You are viewing a plain text version of this content. The canonical link for it is here.

Posted to user@nutch.apache.org by kaveh minooie <ka...@plutoz.com> on 2013/02/27 02:03:12 UTC

migrating from 1.x to 2.x

me again,

is there anyway that I can import my existing crawldb from a nutch 1.4 
which has about 2.5 B (with a B) links in it and currently resides in a 
hdfs file system into webpages table in hbase?

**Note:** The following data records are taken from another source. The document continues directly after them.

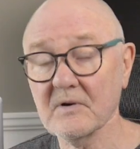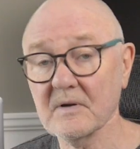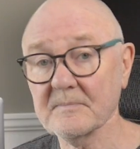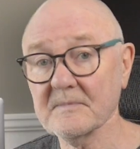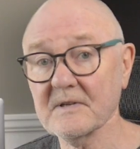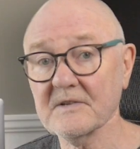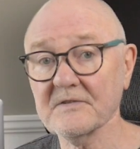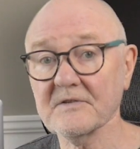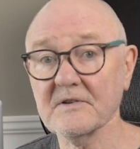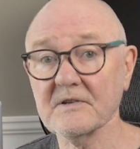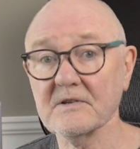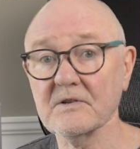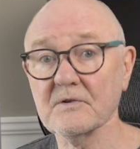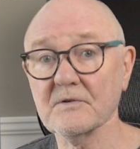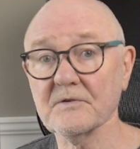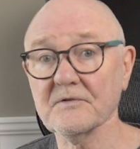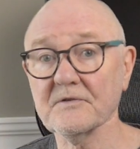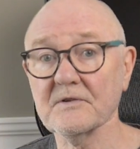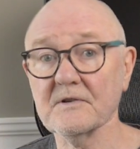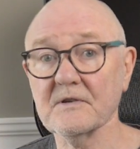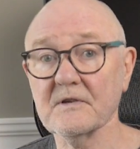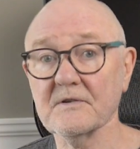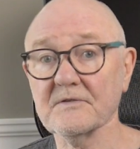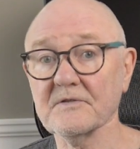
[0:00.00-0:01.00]
I'm guessing you'll
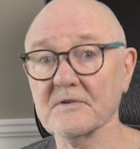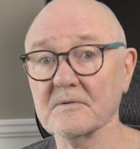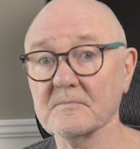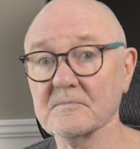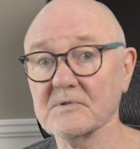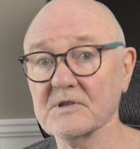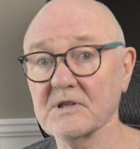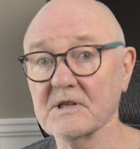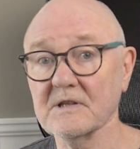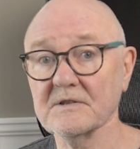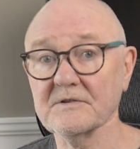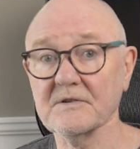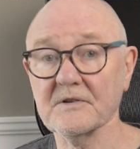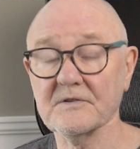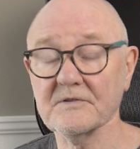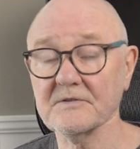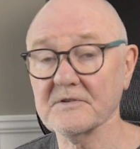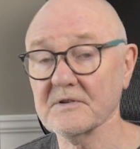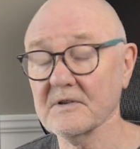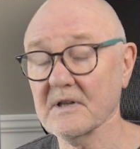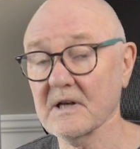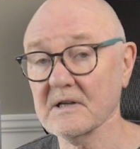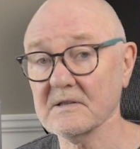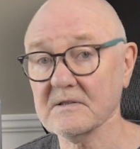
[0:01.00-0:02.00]
see some changes
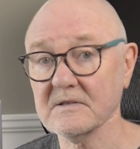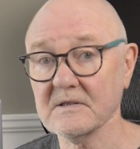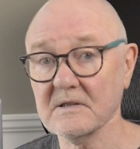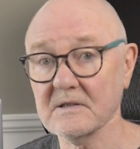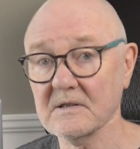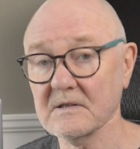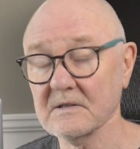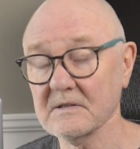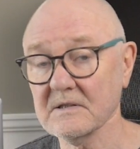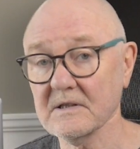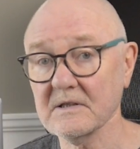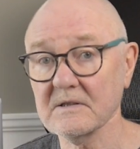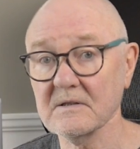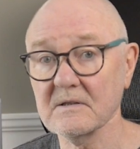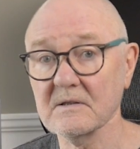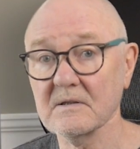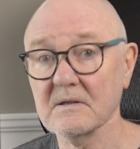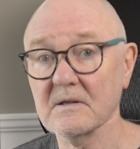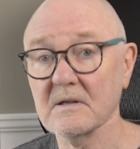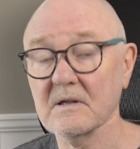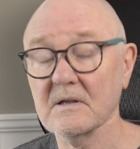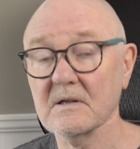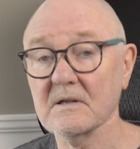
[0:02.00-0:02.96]
to that uh, little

and what happened to linkdb in nutch 2.x?

thanks,

Re: migrating from 1.x to 2.x

Posted by Lewis John Mcgibbney <le...@gmail.com>.

Hi kaveh,
Size of crawl database is not an issue with regards to migration between
Nutch versions, it is a compatibility issue which you need to be concerned
about.
There are no tools currently available in Nutch (as far as I know) to read
URLs from hdfs and import/inject your crawl data into your hbase cluster.
This is mostly due to the nature of direction in which Nutch is moving,
which is to do just crawling, at scale, quickly. We don't have immediate
necessity or passion to maintain legacy tools within the codebase and have
been trying to reduce this aspect of the codebase. This however doesn't
help as there was never a tool for this specific purpose anyway (as far as
I know).
It is however becoming something which I am getting interested about (the
notion of obtaining lots of data from various data stores and bootstrapping
Nutch with it). I would really like to read the data with Gora and map it
somewhere. I am interested in the Nutch injecting code and would be
interested to extend it/write new code to solve this issue.

On Tue, Feb 26, 2013 at 5:03 PM, kaveh minooie <ka...@plutoz.com> wrote:

> me again,
>
> is there anyway that I can import my existing crawldb from a nutch 1.4
> which has about 2.5 B (with a B) links in it and currently resides in a
> hdfs file system into webpages table in hbase?
>
>
> and what happened to linkdb in nutch 2.x?
>
> thanks,
>

-- 
*Lewis*